## TASK REQUIREMENTS
Only one stretch of the material below is wanted: everything from the line containing "Silent video, 25 frames per second." down to the line containing "[6.00-7.00s]", both ends included. Repeat it exactly and skip the pictures.

## RECORDS TO USE
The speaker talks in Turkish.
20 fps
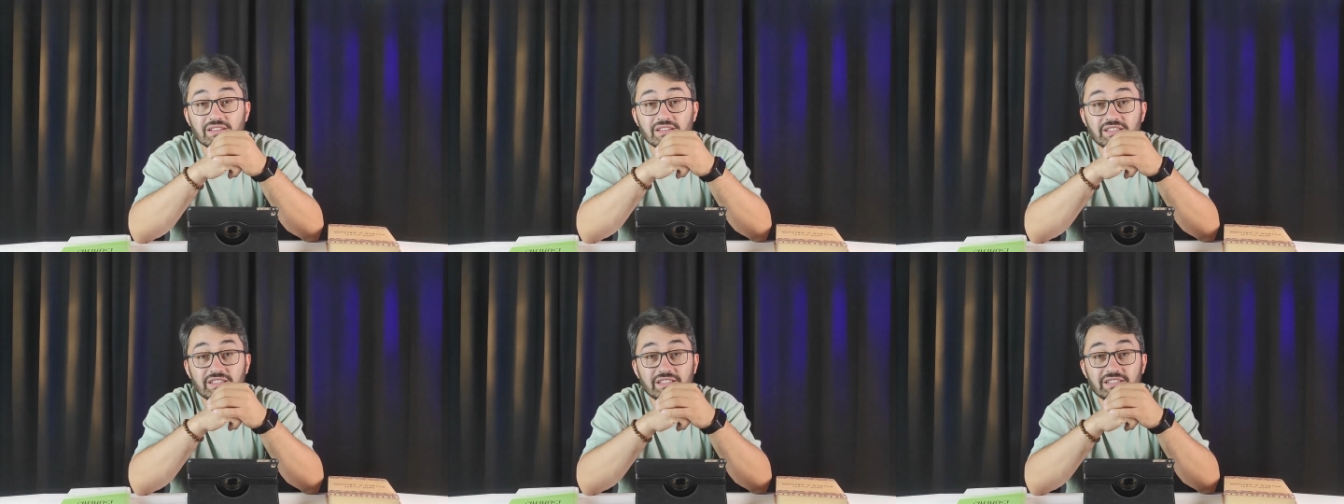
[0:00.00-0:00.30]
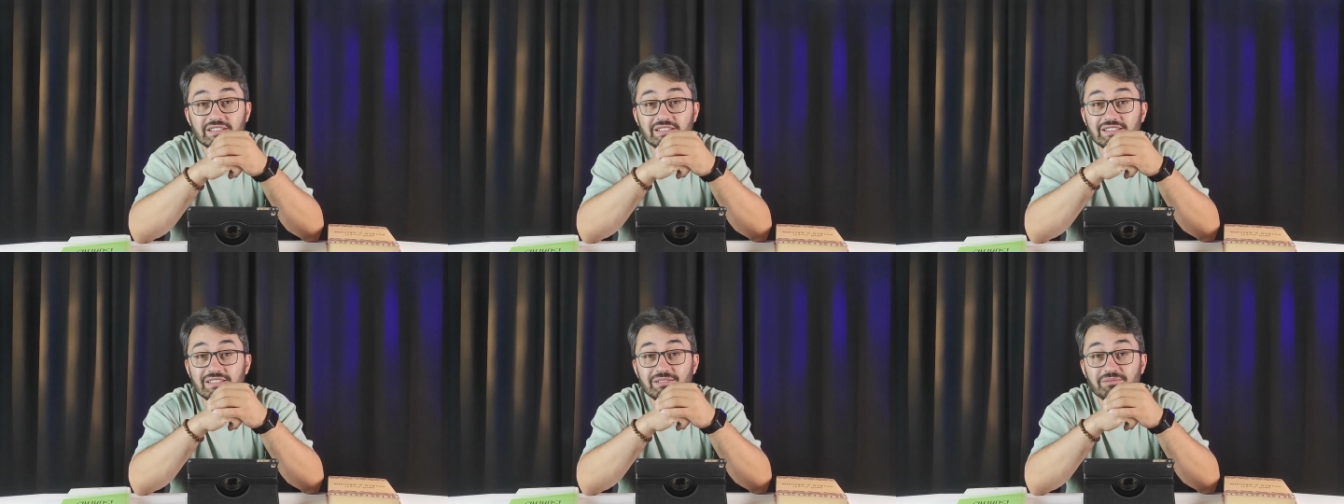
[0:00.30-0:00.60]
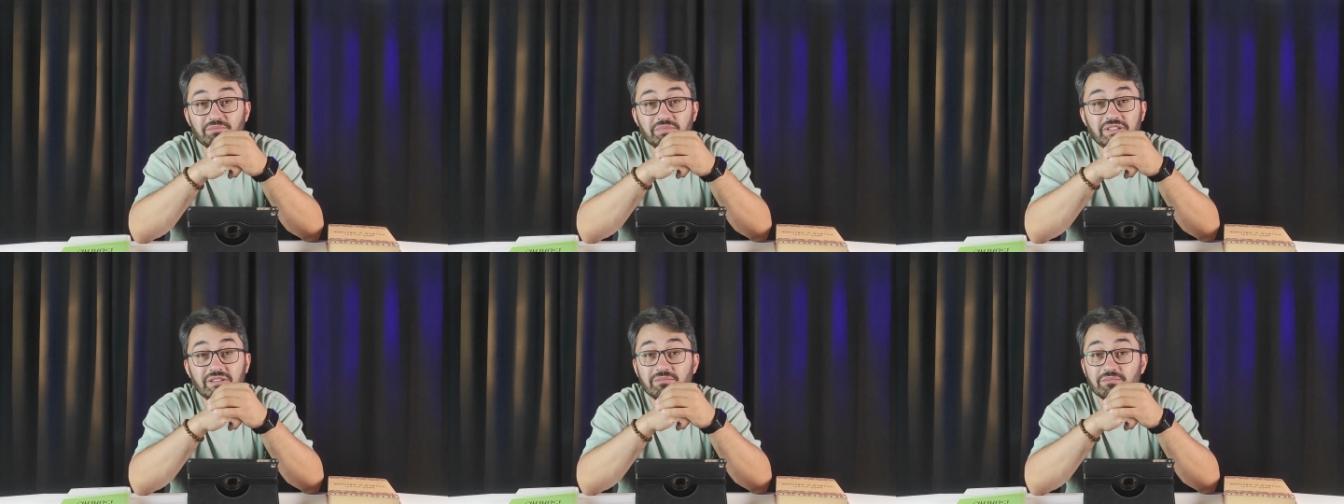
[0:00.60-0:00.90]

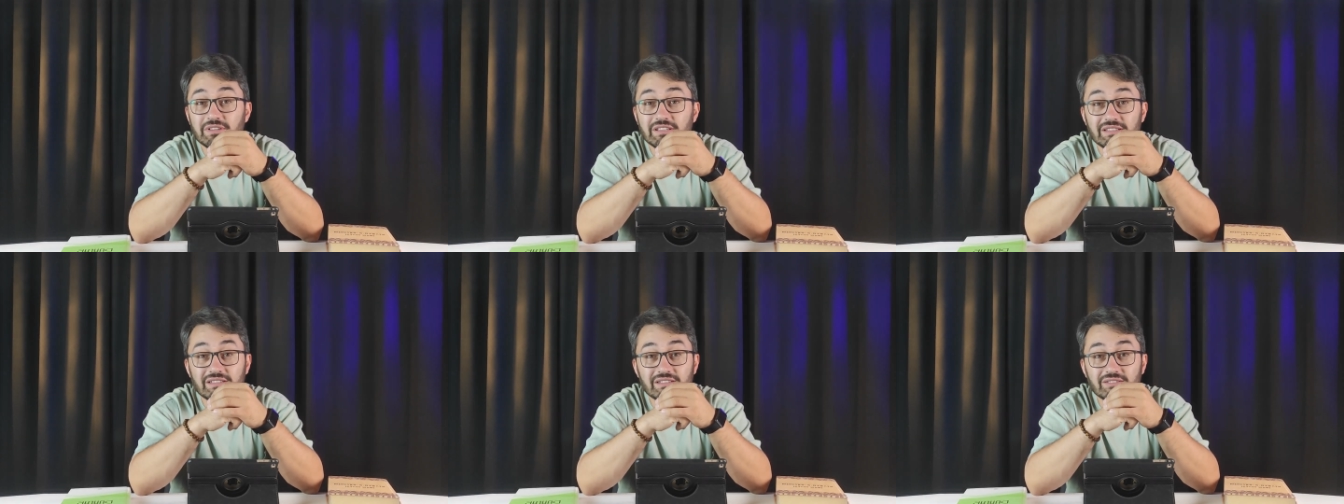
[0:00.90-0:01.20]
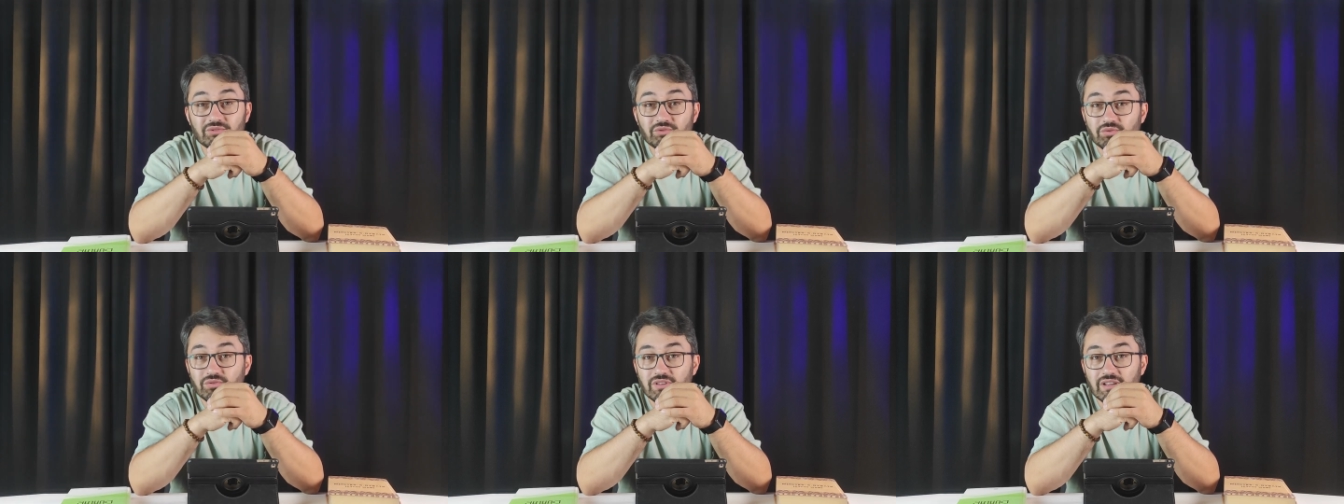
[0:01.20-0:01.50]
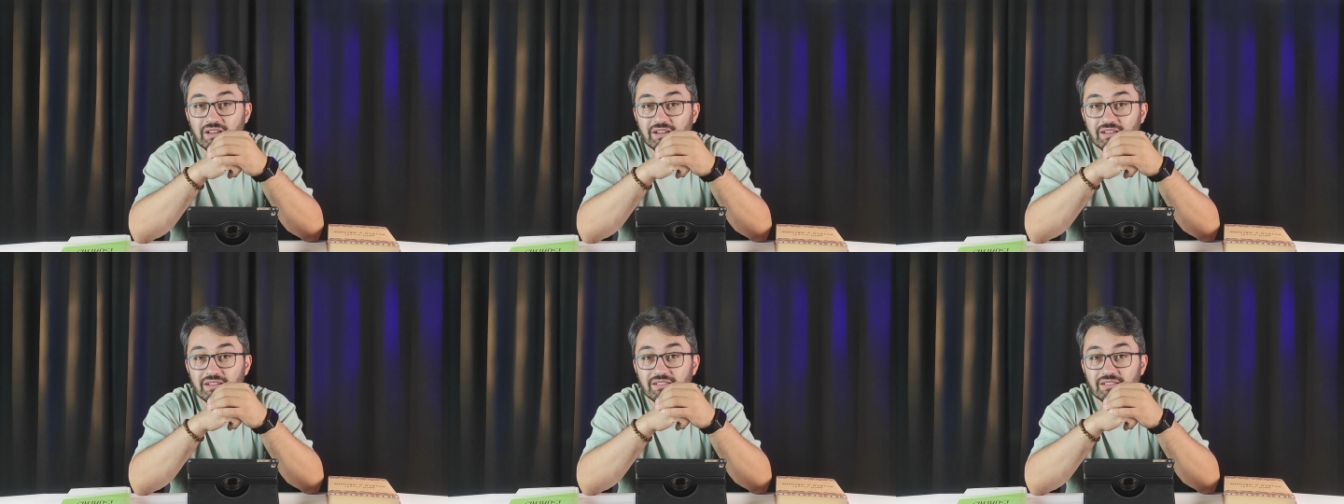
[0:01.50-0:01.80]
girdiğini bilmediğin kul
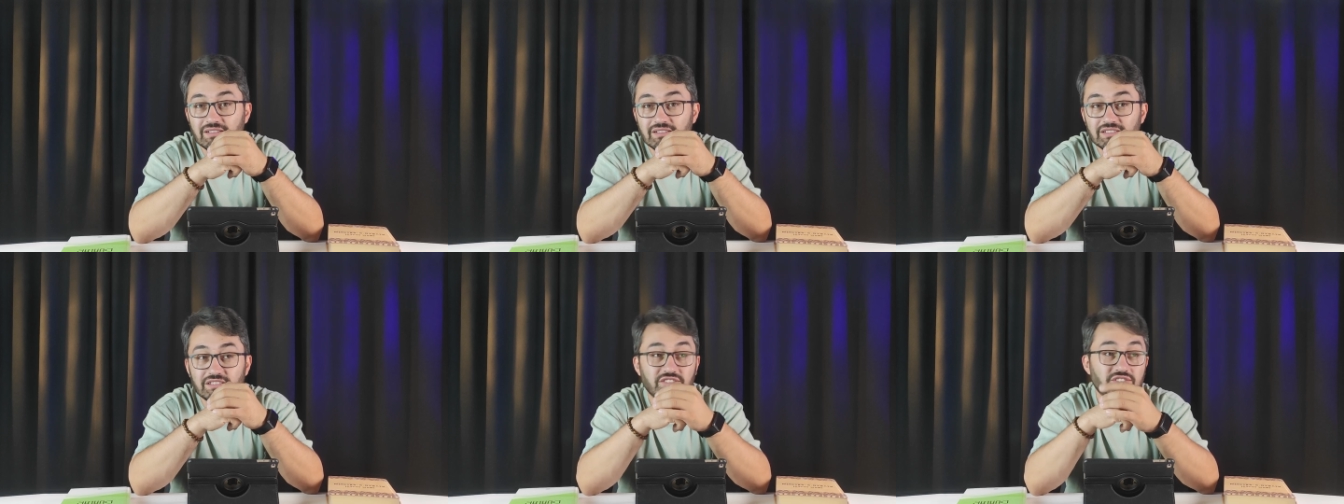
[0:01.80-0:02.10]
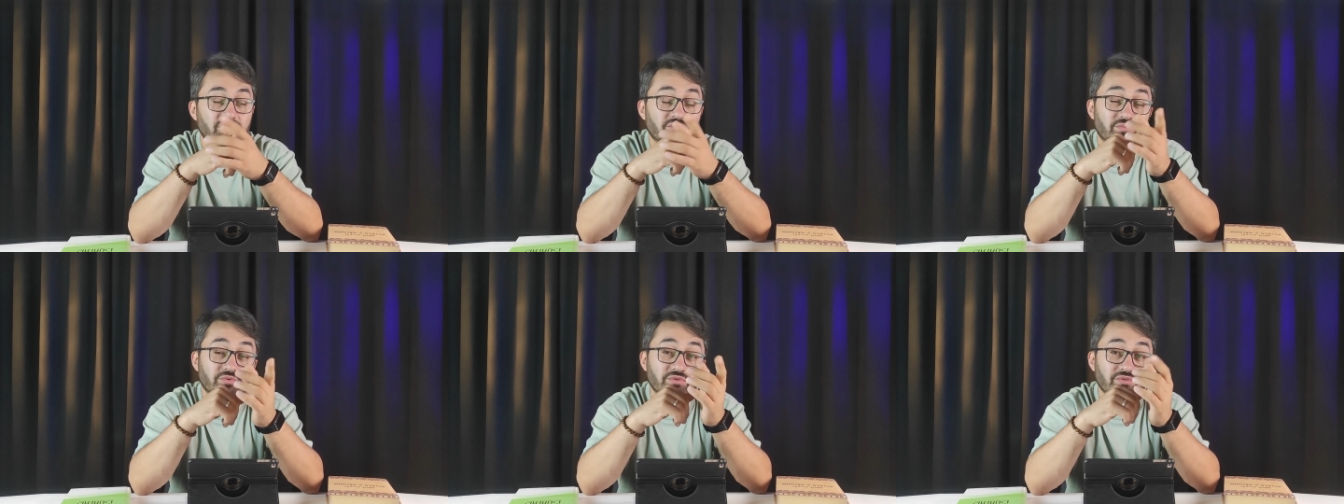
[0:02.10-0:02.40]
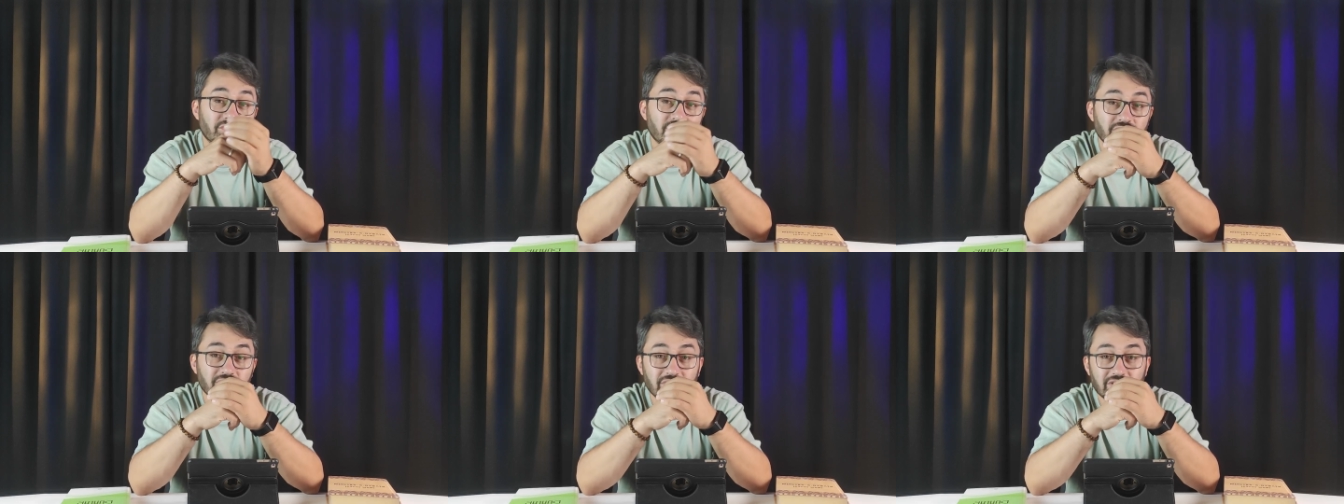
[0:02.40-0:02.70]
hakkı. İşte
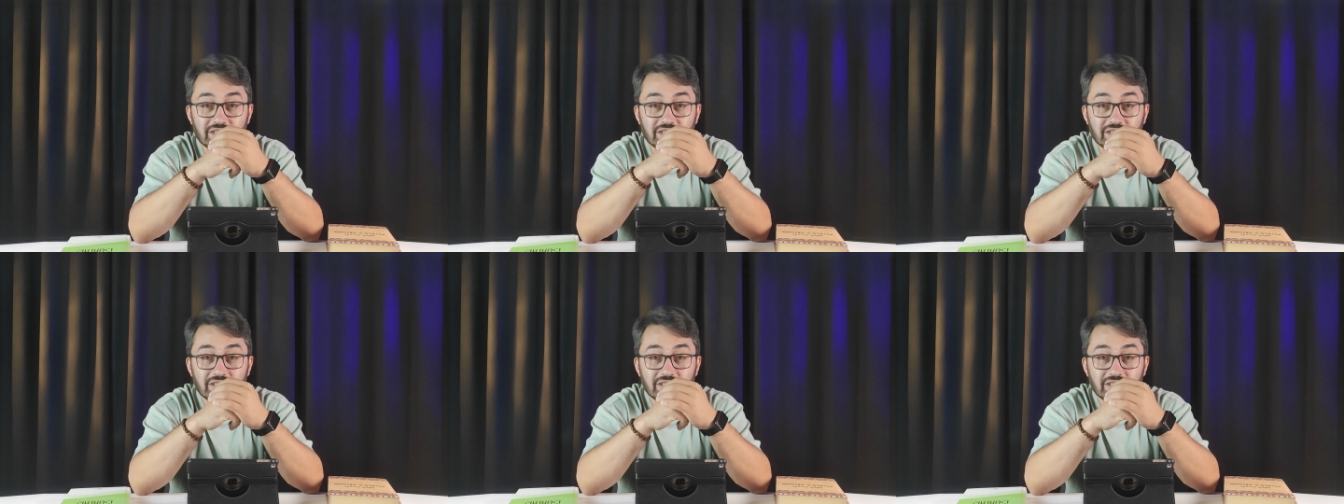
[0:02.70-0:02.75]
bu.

...

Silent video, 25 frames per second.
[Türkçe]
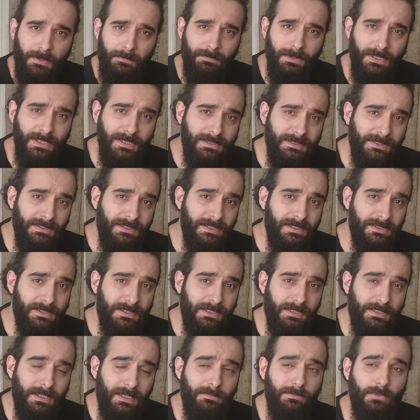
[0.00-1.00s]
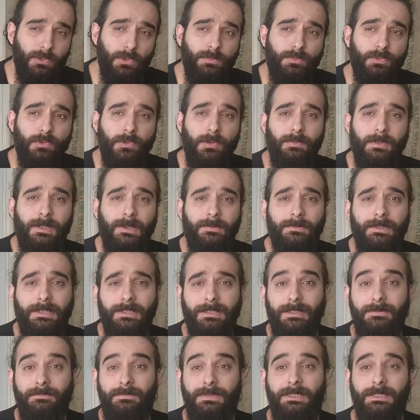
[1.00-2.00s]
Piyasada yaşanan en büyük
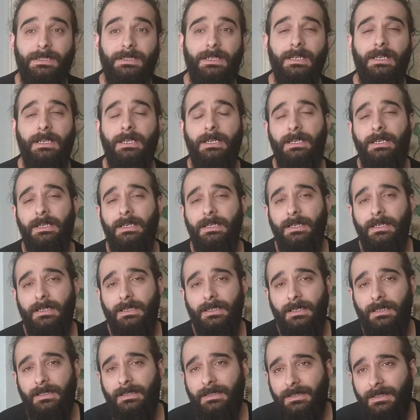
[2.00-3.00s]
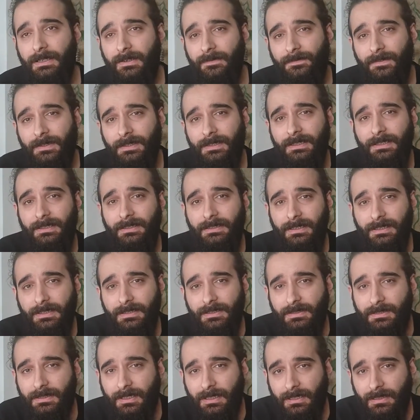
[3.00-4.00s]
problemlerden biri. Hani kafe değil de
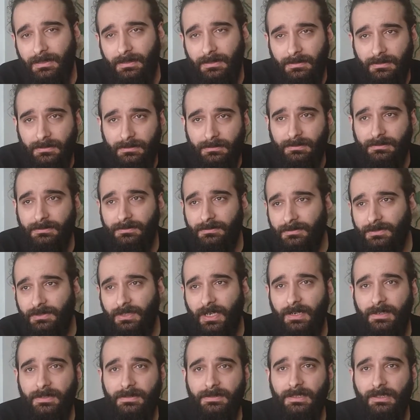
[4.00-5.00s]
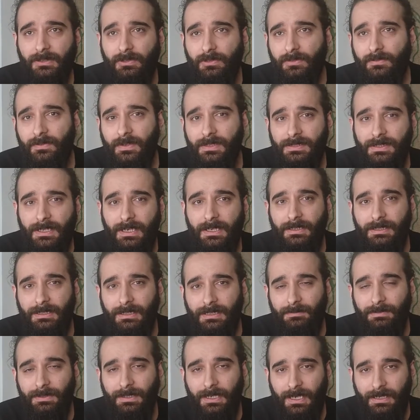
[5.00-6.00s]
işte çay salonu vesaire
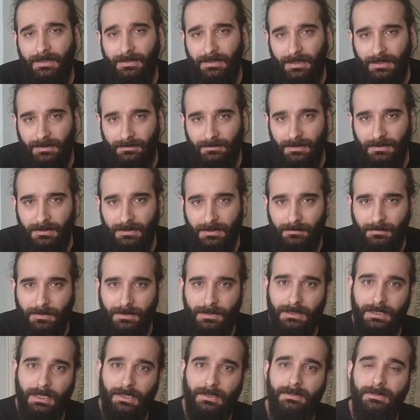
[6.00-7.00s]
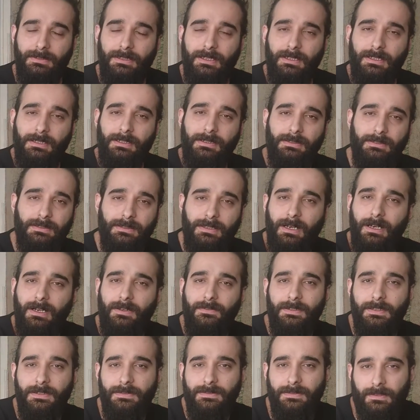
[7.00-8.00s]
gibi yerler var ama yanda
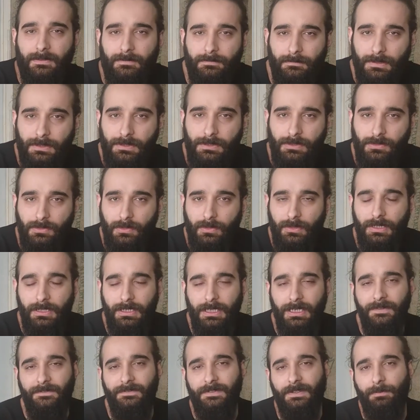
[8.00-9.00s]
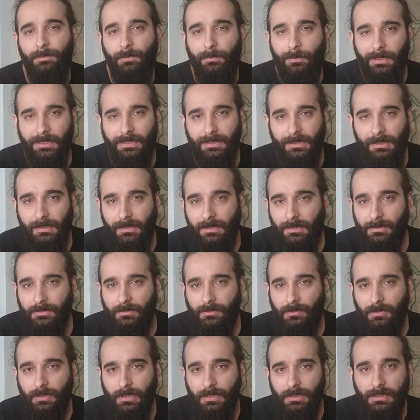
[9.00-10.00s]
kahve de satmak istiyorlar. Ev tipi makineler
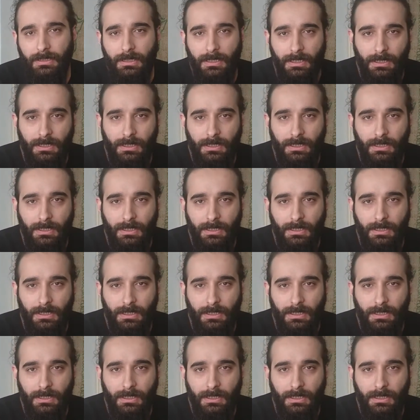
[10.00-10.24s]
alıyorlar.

## ANSWER SPACE
Silent video, 25 frames per second.
[Türkçe]
[0.00-1.00s]
[1.00-2.00s]
Piyasada yaşanan en büyük
[2.00-3.00s]
[3.00-4.00s]
problemlerden biri. Hani kafe değil de
[4.00-5.00s]
[5.00-6.00s]
işte çay salonu vesaire
[6.00-7.00s]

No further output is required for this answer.